- Born: 1629 Douai, Spanish Netherlands
- Died: 7 August 1699 (aged 69–70) London, England

= Antoine Le Grand =

French Recollect and Cartesian philosopher

Antoine Le Grand (/fr/; 1629 – 7 August 1699) was a French Recollect and Cartesian philosopher.

==Life==
Born in Douai, Spanish Netherlands, he was attached at an early age to the English community of St. Bonaventure's convent there, and became a Franciscan Recollect friar, and taught philosophy and divinity. Sent on the English mission, he resided for many years in Oxfordshire, and in 1695 he was tutor in the family of Henry Fermor of Tusmore. His advocacy of Cartesianism met with strong resistance from Samuel Parker, who would become bishop of Oxford. Towards the close of his life, he engaged in sharp controversies on metaphysical topics with John Sergeant, a secular priest. At the twenty-third chapter of his order, assembled in London on 9 July 1693, he was elected provincial, and he held that office till his death on 9 August 1699.

Le Grand argued against animal rights and authored Dissertatio de carentia sensus et cognitionis in brutis (On the Lack of Sense and Cognition in Brutes) in 1675 which defends the Cartesian idea that animals are mere machines.

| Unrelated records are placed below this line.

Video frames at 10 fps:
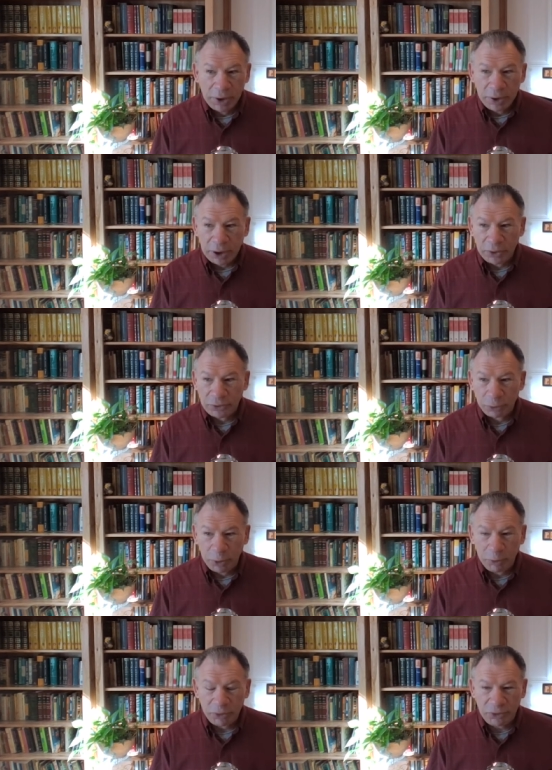Okay, so
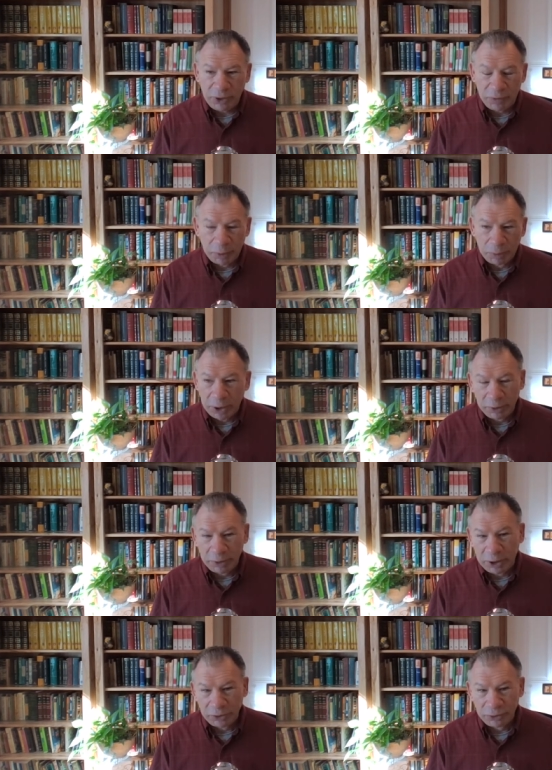we received him not
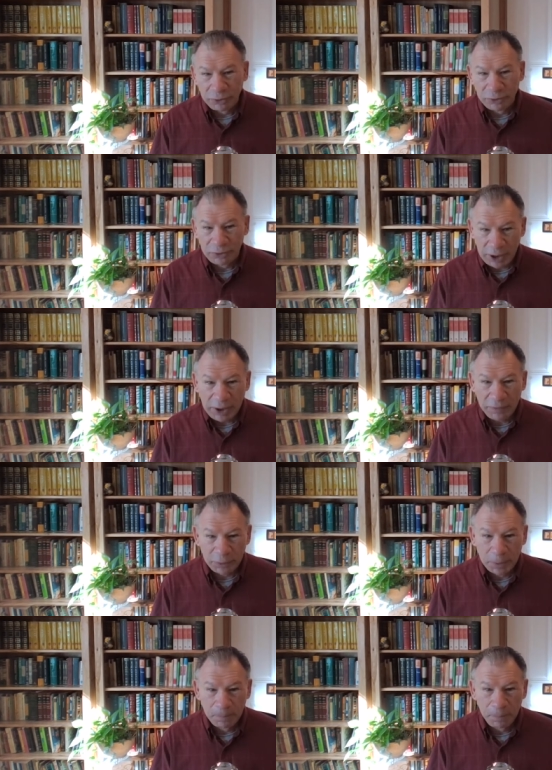only as our
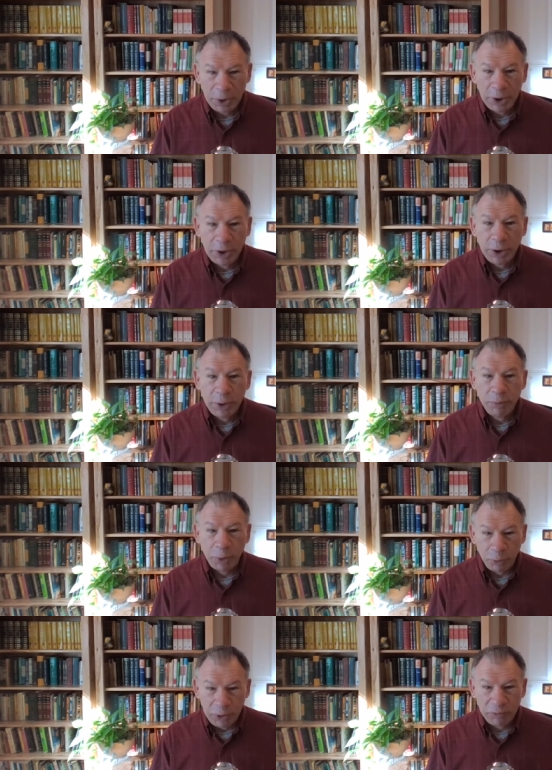Savior,
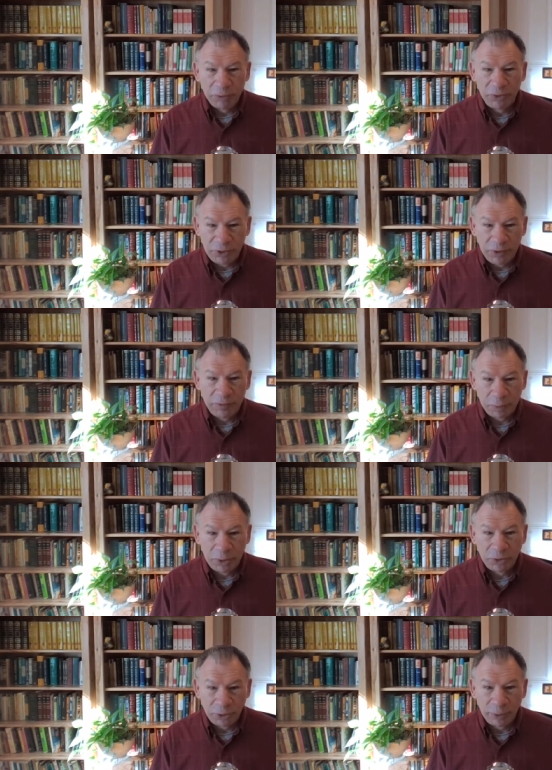but we received him
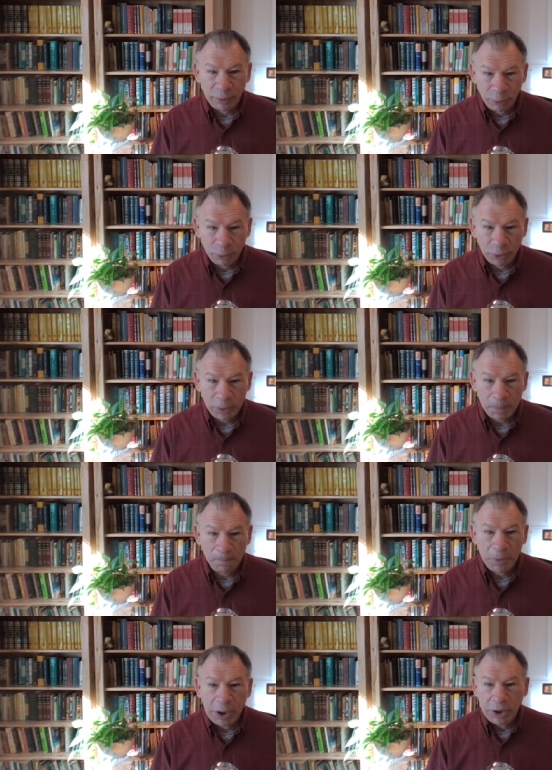as our Lord.
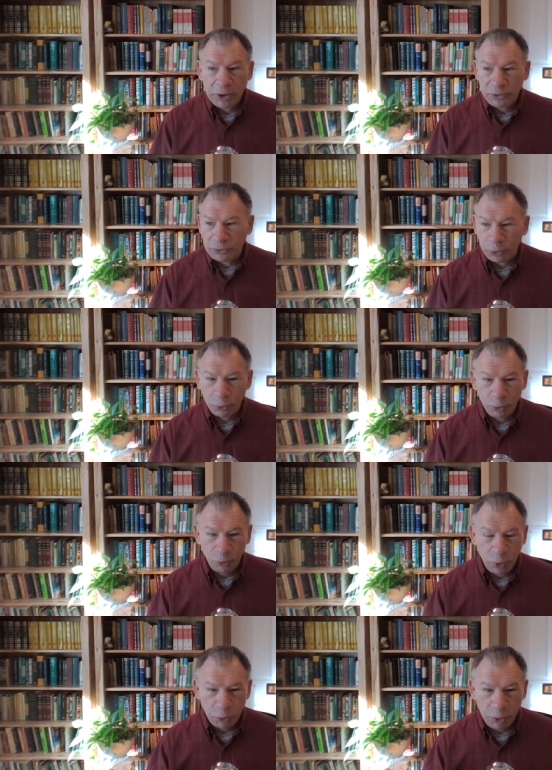So
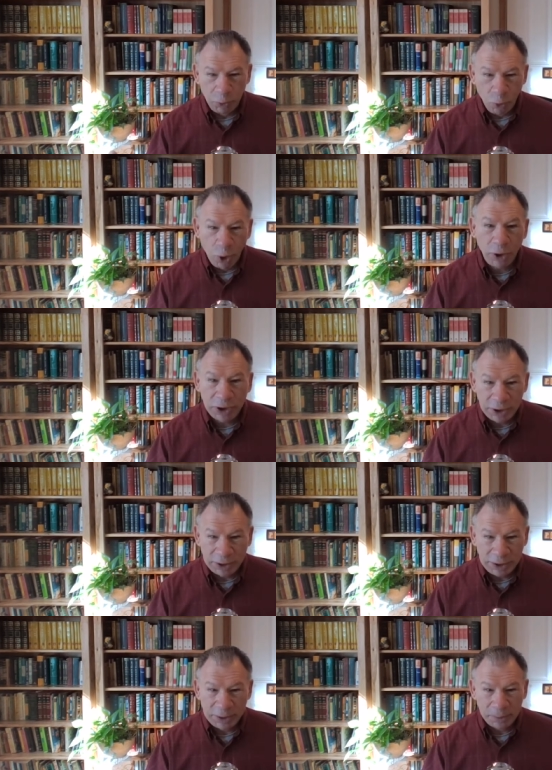when we walk
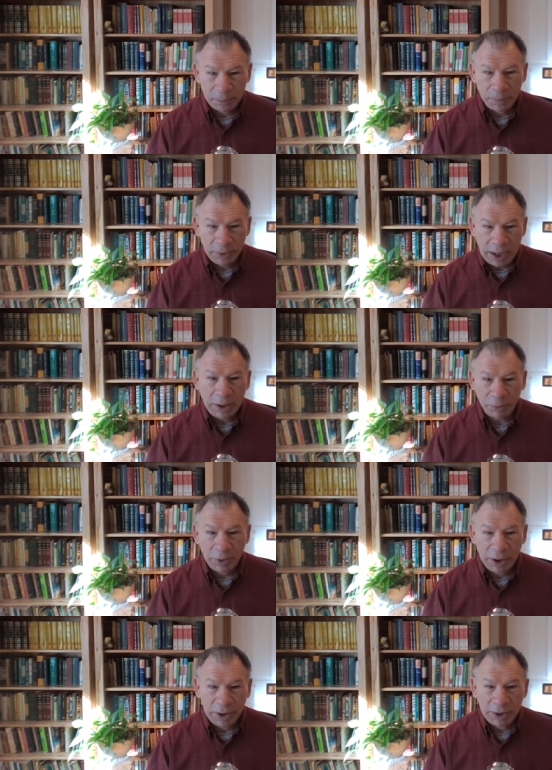in him that
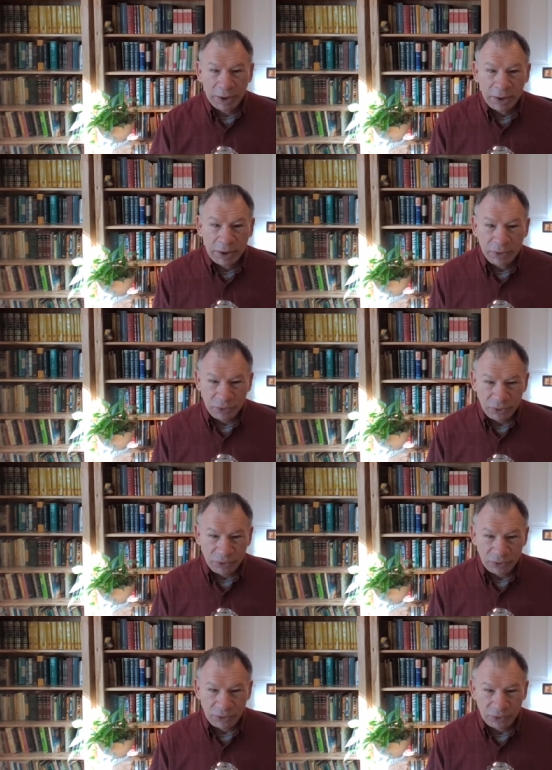way,
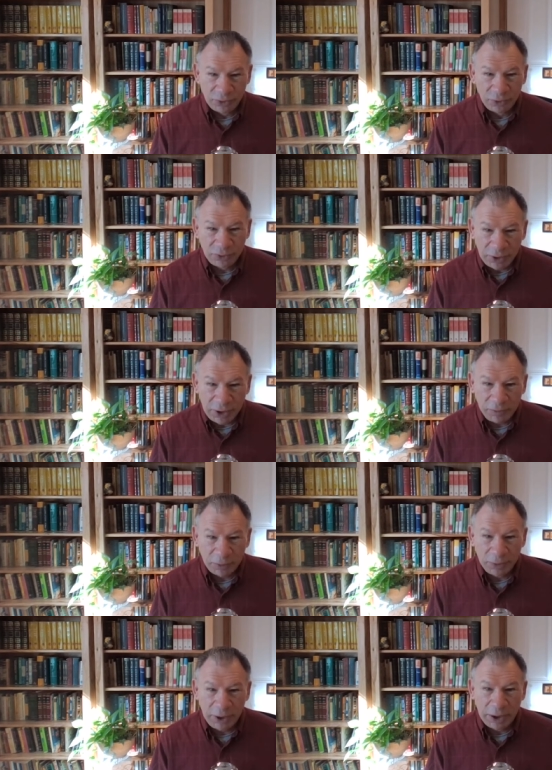Jesus is our
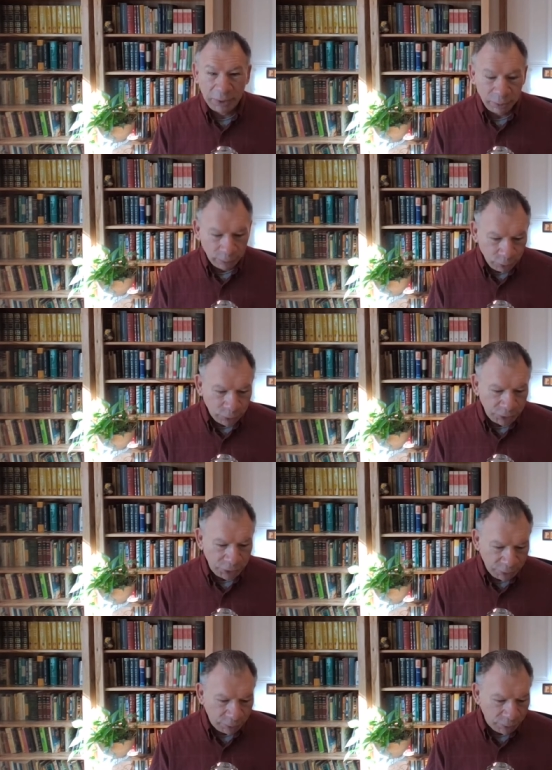Savior and our Lord
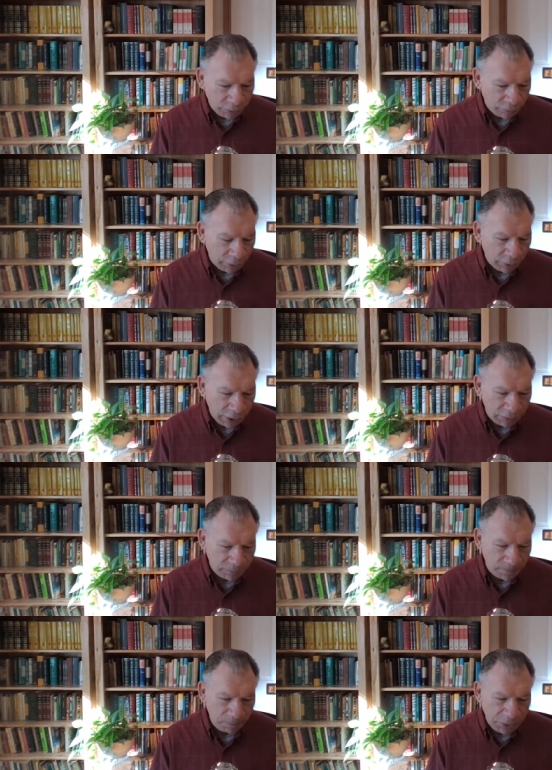and the Lord of our
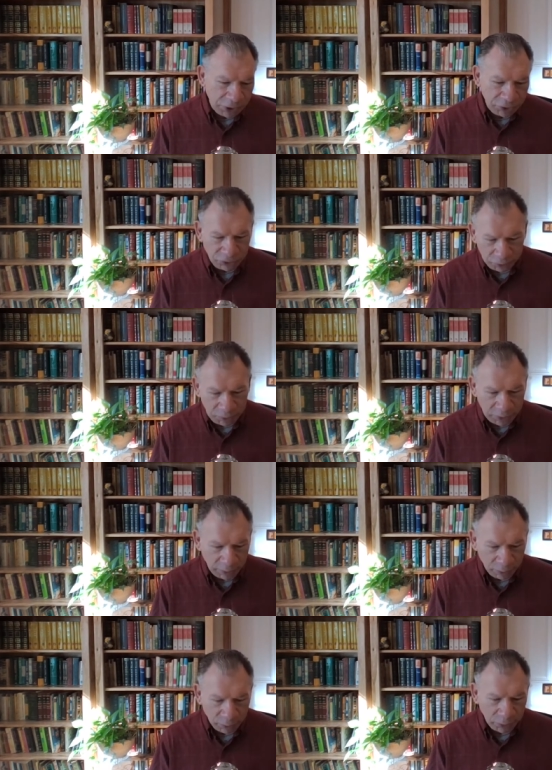life, and he should be the
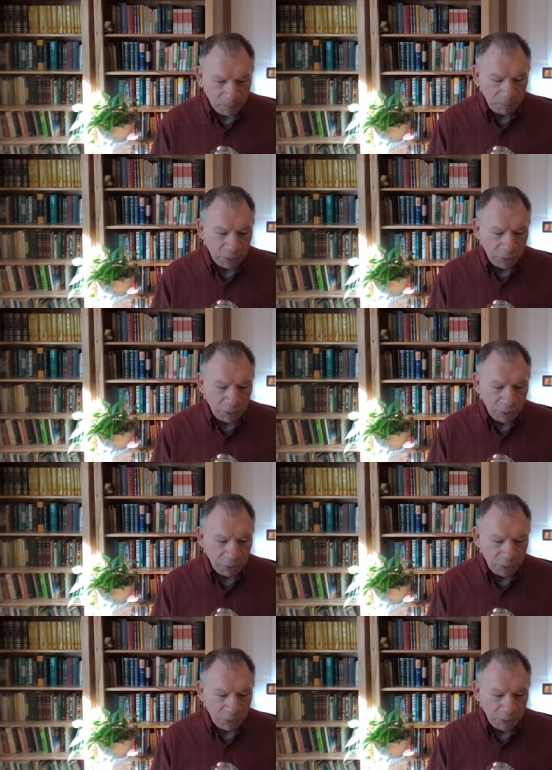Lord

Le Grand authored An Entire Body of Philosophy in 1694 which reduced Cartesianism to a "scholastic" scheme. It has been described as the last major exposition of Cartesianism which heralded the close of the Cartesian era. He lived a studious and retired life. He is noted for the effort he made to render the approach of Descartes more apparently scholastic, to improve its reception with traditionalists.

==Works==
His works are:

- Le Sage des Stoiques, ou l'Homme sans Passions. Selon les sentimens de Sénèque, the Hague, 1662; Lyons, 1666. dedicated to Charles II. This work was reproduced anonymously, under the title of Les Caratères de l'Homme sans Passions, selon les Sentiments de Sénèque, Paris. 1663, 1682; Lyons, 1665. An English translation by G. R, appeared at London, 1676.
- Physica, Amsterdam, 1664.
- L'Épicure Spirituel, ou l'Empire de la Volupté sur les Vertus, Paris [1669?]. Rendered in English by Edward Cooke, 1676.
- Philosophia Veterum e mente Renati Descartes, more scholastico breviter digesta, London, 1671. After being expanded by the author, it was republished under the title of Institutio Philosophiae, secundum principia Renati Descartes, nova methodo adornata et explicata ad usum juventutis academico, London, 1672; 3rd edit, 1675; 4th edit., 'auctior,' 1680; Nuremberg, 1695. Wood says this work was much read in the university of Cambridge. An English translation was published by Richard Blome at London in 1694.
- Historia Naturae, variis experimentis et ratiociniis elucidata, London, 1673, 1680; Nuremberg, 1678, 1680, 1702.
- Dissertatio de Carentia Senaûs et Cognitionis in Brutis, London, 1675; Leyden, 1675; Nuremberg, 1679. The authorship of this work has been erroneously ascribed to Henry Jenkins.
- Apologia pro Renato Des-Cartes contra Samuelem Parkerum, London, 1679, 1682; Nuremberg, 1681.
- Curiosus Rerum Abditarum Naturaeq: Arcanorum Perscrutator, Frankfort and Nuremberg, 1681,. A German translation appeared in 1682,
- Animadversiones ad Jacobi Rohaultii Tractatum Physicum, London, 1683. These are remarks on a Latin version, by Théophile Bonnet, of Jacques Rohault's Physique.
- Historia Sacra a mundi exordio ad Constantini Magni imperium deducta, London, 1685.
- Missae Sacrificium neomystis succincte expositum, London, 1695.
- Dissertatio de ratione cognoscendi et appendix de mutatione formali, contra J. S. [John Sergeant] methodum sciendi, London, n.d.
- Historia Hieresiarcharum a Christo nato a usque tempora, Douay, 1729.